Dataset entries
====

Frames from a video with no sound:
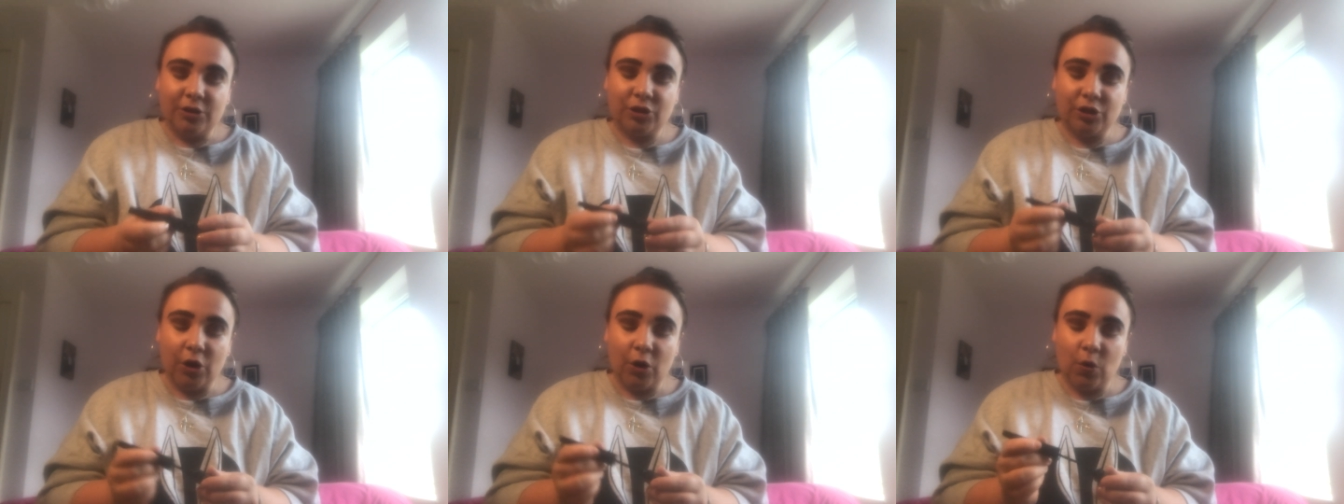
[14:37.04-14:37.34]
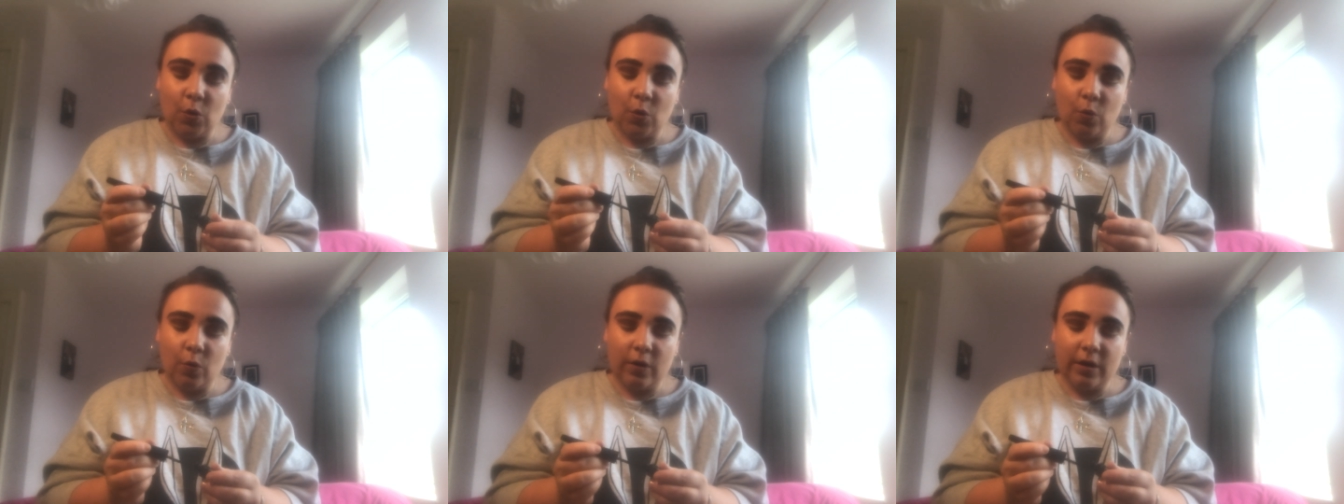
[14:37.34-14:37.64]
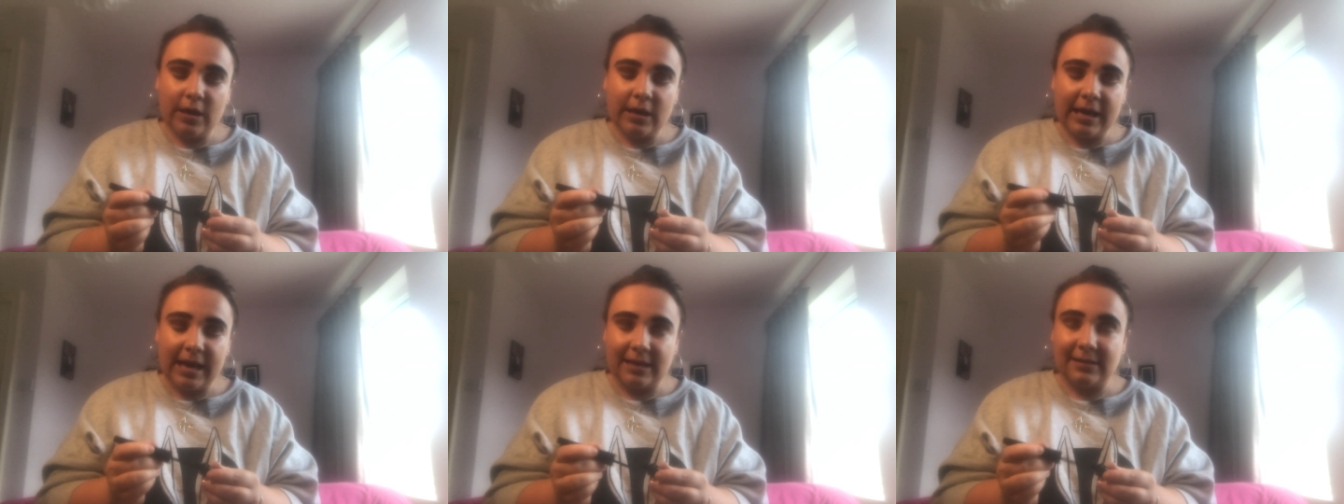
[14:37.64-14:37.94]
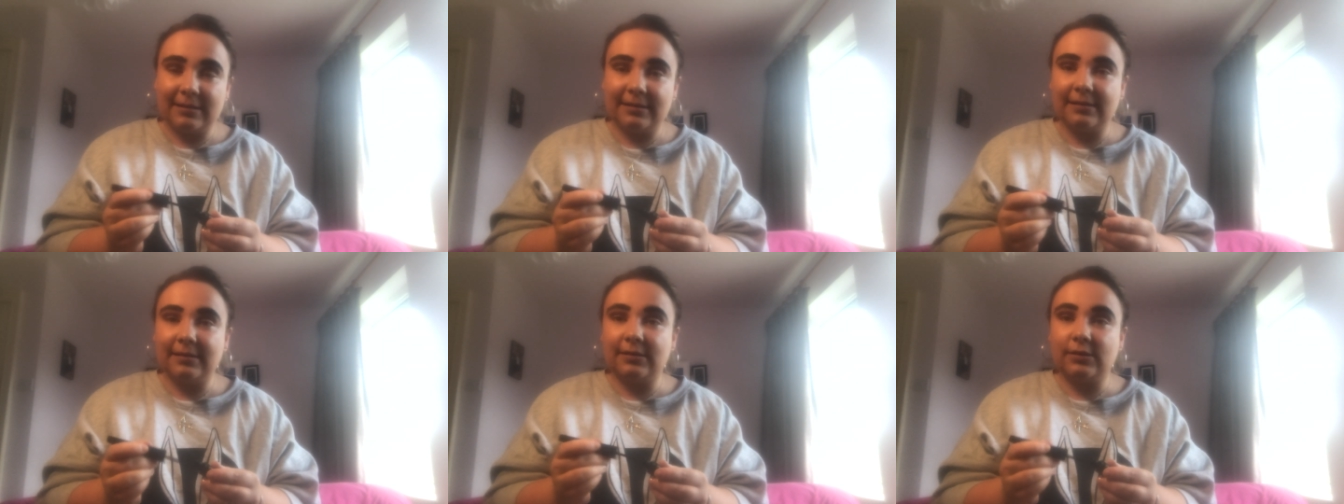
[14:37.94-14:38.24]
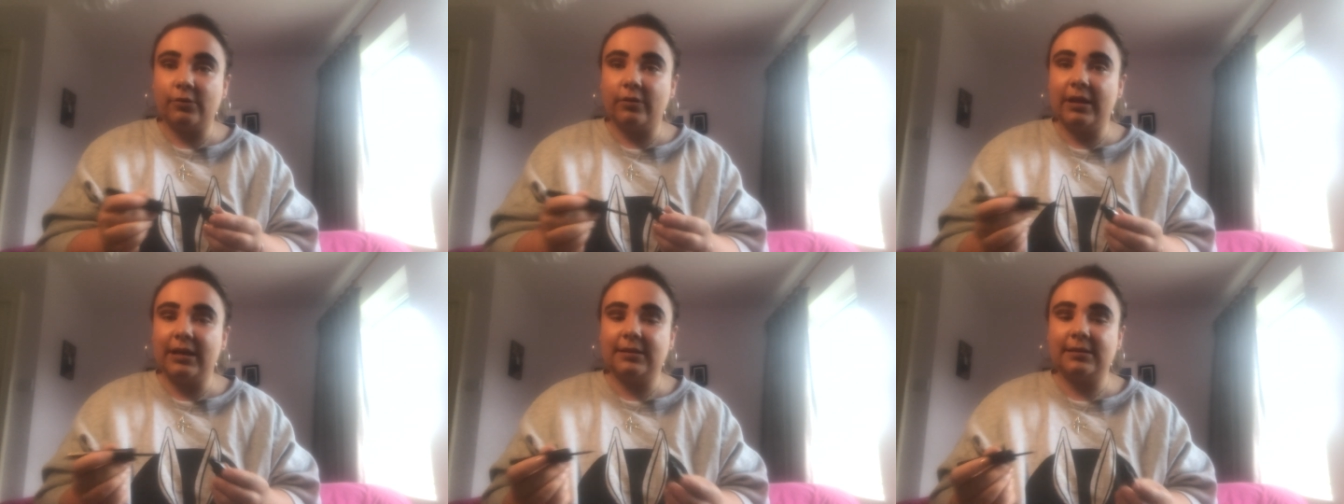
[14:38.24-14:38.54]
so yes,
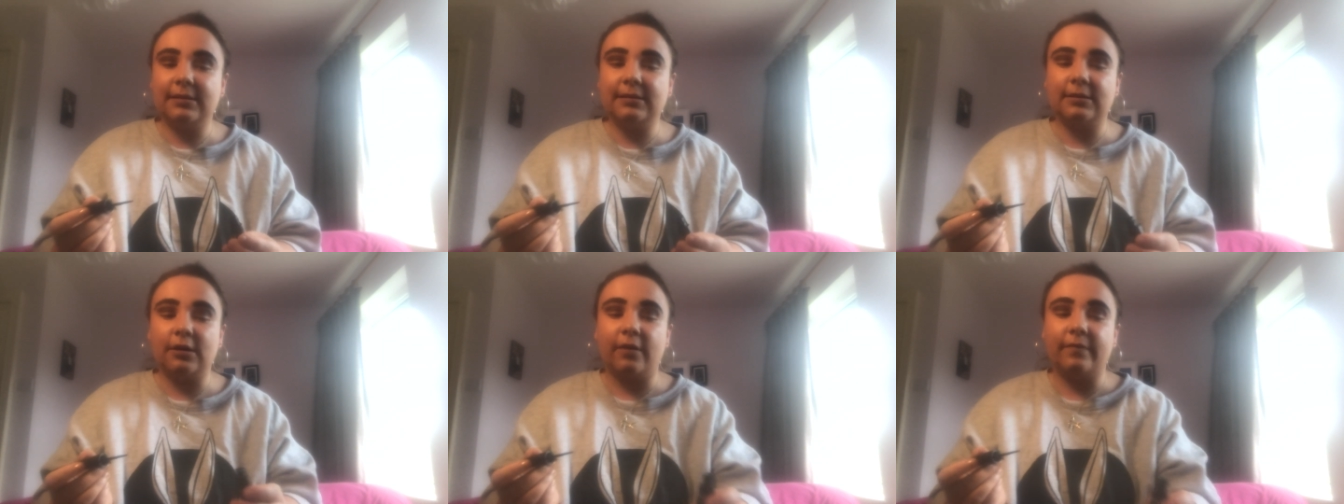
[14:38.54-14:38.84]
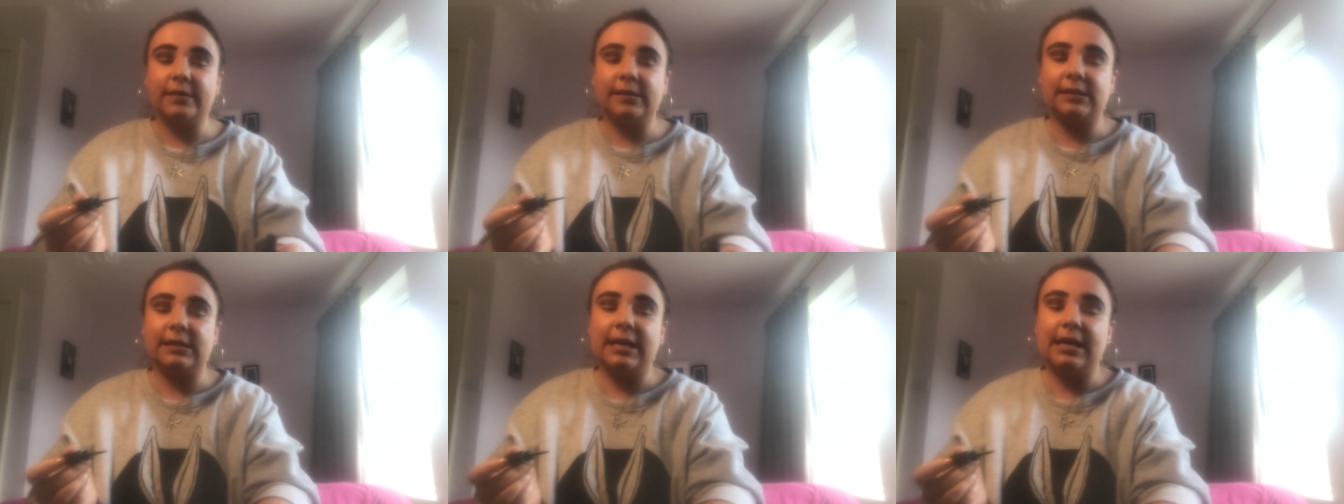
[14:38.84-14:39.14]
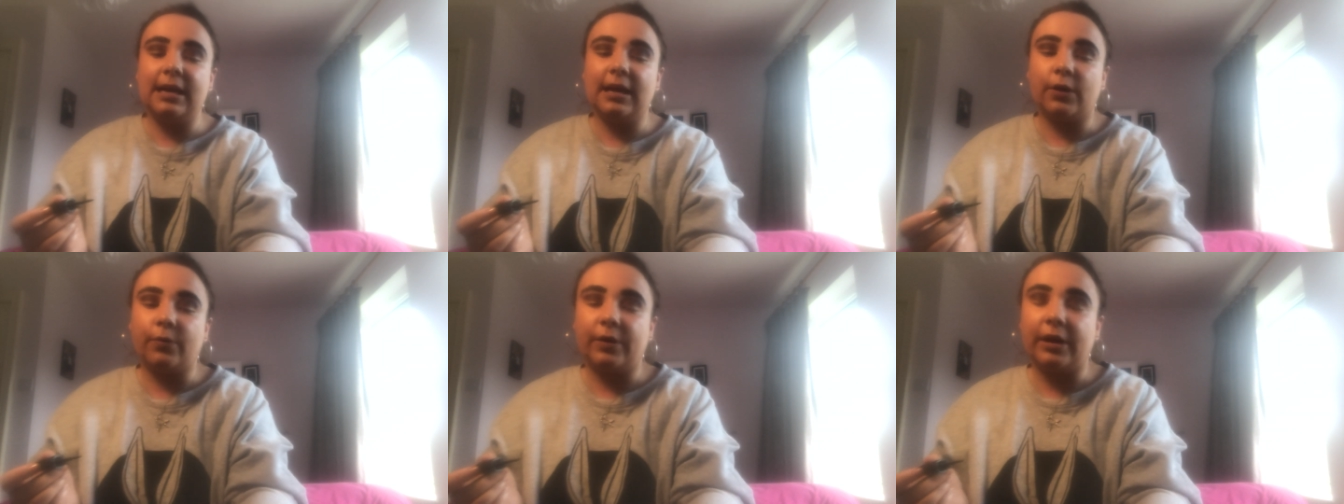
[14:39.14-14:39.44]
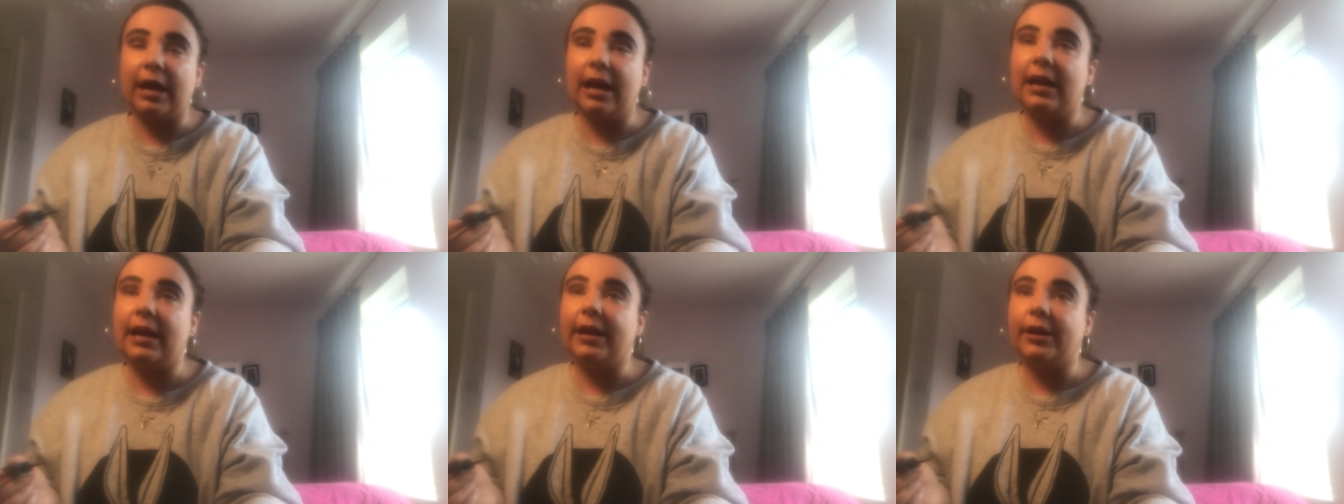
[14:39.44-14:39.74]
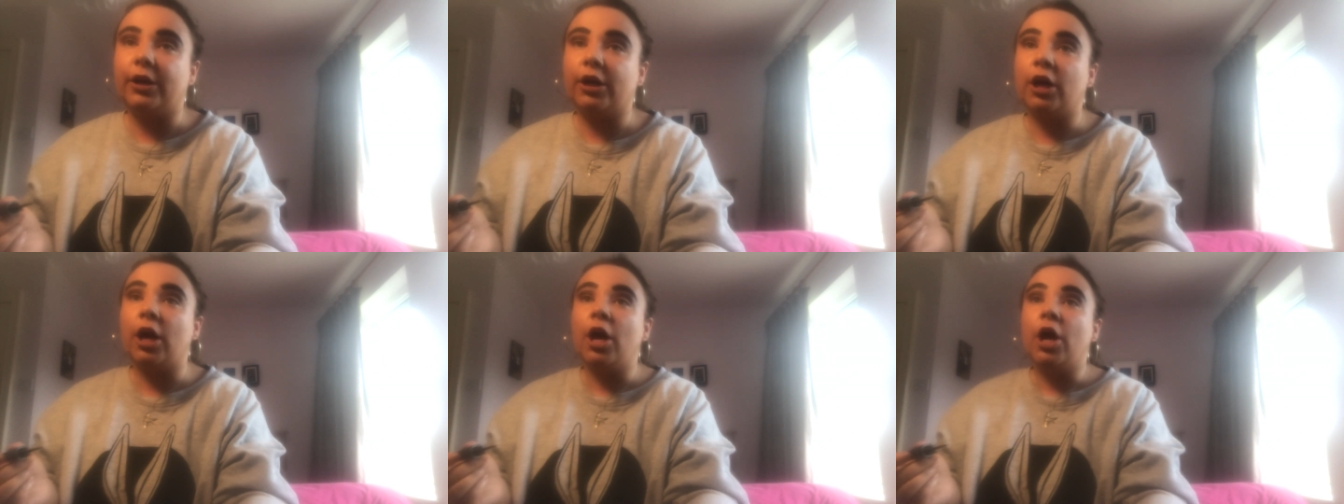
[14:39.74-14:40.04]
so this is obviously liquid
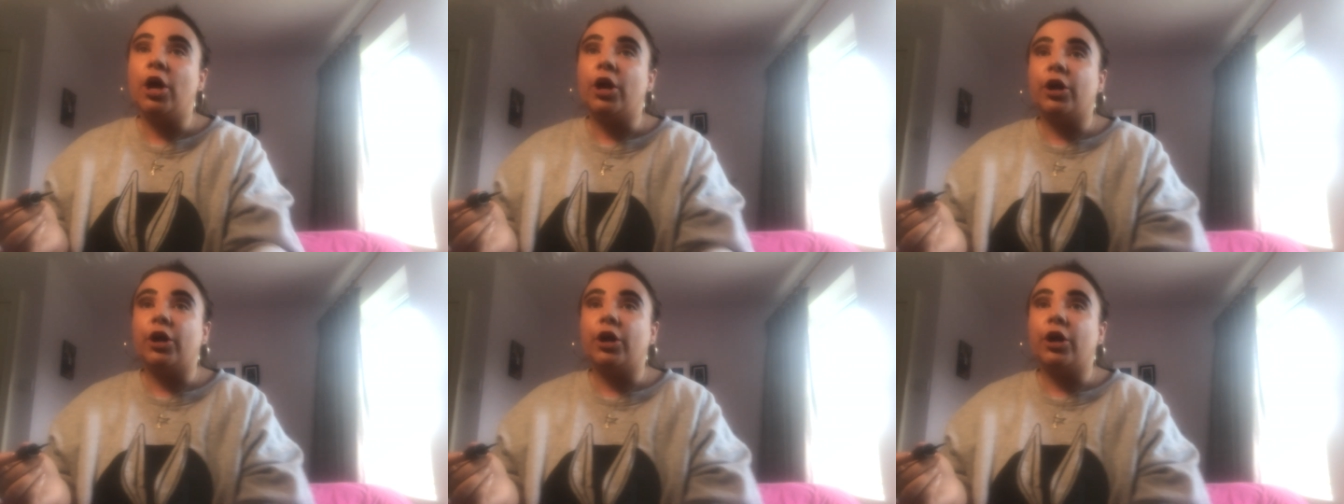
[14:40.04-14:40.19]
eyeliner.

====

→ **Exercise prompt**
Leaving the pictures behind, return every line above exactly.

→ **Answer for the task**
Frames from a video with no sound:
[14:37.04-14:37.34]
[14:37.34-14:37.64]
[14:37.64-14:37.94]
[14:37.94-14:38.24]
[14:38.24-14:38.54]
so yes,
[14:38.54-14:38.84]
[14:38.84-14:39.14]
[14:39.14-14:39.44]
[14:39.44-14:39.74]
[14:39.74-14:40.04]
so this is obviously liquid
[14:40.04-14:40.19]
eyeliner.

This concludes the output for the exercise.